___ DATA EXCERPTS

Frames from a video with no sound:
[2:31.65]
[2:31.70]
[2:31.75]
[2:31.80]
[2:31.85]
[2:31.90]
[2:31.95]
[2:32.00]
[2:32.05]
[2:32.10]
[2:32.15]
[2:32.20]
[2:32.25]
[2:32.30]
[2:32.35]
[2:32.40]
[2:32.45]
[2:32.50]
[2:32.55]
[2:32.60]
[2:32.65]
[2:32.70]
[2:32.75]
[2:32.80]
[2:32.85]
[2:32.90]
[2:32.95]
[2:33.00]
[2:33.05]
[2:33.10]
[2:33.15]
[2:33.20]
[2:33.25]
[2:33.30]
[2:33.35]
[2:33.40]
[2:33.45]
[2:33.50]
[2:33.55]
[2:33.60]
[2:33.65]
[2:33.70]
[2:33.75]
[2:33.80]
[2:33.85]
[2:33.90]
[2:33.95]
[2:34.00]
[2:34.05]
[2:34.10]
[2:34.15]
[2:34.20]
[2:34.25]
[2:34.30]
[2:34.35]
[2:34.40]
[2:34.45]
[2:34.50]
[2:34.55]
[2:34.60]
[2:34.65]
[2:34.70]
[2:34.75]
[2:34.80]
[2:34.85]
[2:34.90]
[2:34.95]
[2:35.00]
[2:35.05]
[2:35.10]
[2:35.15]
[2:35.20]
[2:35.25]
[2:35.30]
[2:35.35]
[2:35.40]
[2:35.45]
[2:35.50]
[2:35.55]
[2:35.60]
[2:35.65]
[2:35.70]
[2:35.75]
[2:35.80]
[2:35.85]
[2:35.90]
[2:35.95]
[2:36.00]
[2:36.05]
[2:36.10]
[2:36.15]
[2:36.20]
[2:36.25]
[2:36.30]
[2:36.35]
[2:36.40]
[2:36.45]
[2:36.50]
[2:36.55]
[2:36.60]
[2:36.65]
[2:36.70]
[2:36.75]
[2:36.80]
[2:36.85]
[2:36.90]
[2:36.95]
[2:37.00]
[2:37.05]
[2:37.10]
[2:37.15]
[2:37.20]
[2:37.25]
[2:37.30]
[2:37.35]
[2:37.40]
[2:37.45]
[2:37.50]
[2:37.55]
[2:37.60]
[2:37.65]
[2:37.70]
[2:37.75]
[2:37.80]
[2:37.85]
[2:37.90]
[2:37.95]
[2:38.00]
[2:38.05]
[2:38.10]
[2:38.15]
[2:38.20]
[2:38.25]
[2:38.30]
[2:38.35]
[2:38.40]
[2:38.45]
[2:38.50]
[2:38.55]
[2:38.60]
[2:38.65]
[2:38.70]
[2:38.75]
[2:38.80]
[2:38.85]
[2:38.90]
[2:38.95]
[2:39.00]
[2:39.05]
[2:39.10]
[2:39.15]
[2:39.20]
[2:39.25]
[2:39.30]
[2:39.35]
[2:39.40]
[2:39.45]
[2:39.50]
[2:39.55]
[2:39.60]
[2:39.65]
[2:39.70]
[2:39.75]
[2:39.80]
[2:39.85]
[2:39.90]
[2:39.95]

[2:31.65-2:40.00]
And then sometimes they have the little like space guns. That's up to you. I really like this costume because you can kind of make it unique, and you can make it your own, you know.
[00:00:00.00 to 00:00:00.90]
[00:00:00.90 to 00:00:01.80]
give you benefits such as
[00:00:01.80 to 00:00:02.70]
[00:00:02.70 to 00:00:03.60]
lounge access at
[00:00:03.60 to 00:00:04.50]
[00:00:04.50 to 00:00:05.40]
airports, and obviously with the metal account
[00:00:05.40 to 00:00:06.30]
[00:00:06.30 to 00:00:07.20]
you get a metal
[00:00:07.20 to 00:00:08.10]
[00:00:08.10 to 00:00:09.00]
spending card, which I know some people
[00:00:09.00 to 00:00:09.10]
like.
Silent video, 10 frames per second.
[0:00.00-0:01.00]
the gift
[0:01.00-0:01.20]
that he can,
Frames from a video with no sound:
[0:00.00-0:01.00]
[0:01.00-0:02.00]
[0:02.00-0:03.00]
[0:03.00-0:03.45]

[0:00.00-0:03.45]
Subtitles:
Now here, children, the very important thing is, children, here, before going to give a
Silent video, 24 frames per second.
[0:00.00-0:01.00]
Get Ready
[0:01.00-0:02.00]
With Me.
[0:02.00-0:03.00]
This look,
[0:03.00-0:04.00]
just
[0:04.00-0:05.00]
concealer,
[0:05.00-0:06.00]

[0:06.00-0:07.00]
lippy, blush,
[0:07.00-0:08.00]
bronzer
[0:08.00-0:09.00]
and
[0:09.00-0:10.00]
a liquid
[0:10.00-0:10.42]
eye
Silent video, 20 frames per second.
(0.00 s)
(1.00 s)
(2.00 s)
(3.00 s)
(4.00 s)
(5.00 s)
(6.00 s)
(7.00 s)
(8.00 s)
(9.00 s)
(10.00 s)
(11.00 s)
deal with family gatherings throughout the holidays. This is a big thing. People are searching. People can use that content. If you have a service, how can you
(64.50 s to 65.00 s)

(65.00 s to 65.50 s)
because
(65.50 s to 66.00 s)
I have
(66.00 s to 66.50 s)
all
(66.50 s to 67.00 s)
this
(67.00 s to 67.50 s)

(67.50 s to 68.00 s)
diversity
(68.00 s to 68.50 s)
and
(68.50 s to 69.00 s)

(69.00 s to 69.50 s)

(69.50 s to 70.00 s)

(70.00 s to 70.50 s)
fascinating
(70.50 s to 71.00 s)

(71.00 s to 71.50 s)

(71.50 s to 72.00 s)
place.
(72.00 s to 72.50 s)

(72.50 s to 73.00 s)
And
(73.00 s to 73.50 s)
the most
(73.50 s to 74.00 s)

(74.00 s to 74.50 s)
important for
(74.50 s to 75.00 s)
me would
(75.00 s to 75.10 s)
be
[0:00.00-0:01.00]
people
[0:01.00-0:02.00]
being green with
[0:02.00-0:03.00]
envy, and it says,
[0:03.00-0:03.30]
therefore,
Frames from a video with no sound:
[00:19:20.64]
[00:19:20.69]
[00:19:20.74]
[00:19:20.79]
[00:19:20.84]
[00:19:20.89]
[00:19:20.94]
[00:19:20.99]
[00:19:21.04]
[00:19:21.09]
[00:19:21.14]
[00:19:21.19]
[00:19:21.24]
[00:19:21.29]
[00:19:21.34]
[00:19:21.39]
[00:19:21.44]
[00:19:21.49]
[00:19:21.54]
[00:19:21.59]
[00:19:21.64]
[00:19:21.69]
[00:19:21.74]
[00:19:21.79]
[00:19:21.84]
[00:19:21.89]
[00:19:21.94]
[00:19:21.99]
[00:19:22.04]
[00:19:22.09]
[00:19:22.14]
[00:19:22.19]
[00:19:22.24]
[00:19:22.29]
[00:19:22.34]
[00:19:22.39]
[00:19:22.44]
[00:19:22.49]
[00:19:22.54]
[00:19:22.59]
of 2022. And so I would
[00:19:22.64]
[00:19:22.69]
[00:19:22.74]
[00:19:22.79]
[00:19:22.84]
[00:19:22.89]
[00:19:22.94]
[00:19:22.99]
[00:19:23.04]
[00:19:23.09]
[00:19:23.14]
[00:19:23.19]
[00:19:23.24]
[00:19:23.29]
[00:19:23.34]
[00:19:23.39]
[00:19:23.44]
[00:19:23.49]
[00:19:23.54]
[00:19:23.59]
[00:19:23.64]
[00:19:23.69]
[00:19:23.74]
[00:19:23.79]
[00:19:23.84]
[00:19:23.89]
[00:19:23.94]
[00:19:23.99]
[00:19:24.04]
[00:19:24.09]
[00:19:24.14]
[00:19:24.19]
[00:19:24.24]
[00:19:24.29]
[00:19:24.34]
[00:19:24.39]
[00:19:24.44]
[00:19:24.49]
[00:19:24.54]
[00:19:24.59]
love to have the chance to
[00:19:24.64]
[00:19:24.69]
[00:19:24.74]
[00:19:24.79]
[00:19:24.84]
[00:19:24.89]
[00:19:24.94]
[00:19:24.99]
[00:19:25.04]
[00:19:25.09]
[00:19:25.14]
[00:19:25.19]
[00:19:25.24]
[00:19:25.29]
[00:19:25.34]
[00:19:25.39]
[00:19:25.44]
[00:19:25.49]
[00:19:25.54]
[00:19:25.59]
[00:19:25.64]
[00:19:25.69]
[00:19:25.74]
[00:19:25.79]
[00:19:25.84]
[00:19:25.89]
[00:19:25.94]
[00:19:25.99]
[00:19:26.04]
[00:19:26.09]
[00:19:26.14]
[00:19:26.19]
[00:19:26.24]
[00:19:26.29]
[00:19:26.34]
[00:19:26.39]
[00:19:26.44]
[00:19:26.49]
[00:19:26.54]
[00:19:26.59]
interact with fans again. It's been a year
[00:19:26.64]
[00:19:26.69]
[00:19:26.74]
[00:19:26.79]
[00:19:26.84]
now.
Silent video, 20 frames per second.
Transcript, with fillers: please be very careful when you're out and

______

* _PROBLEM TO WORK ON_: Reproduce each line of the records in which the string "second" appears.

* _SOLUTION FOR THIS TASK_:
Silent video, 10 frames per second.
Silent video, 24 frames per second.
Silent video, 20 frames per second.
Silent video, 20 frames per second.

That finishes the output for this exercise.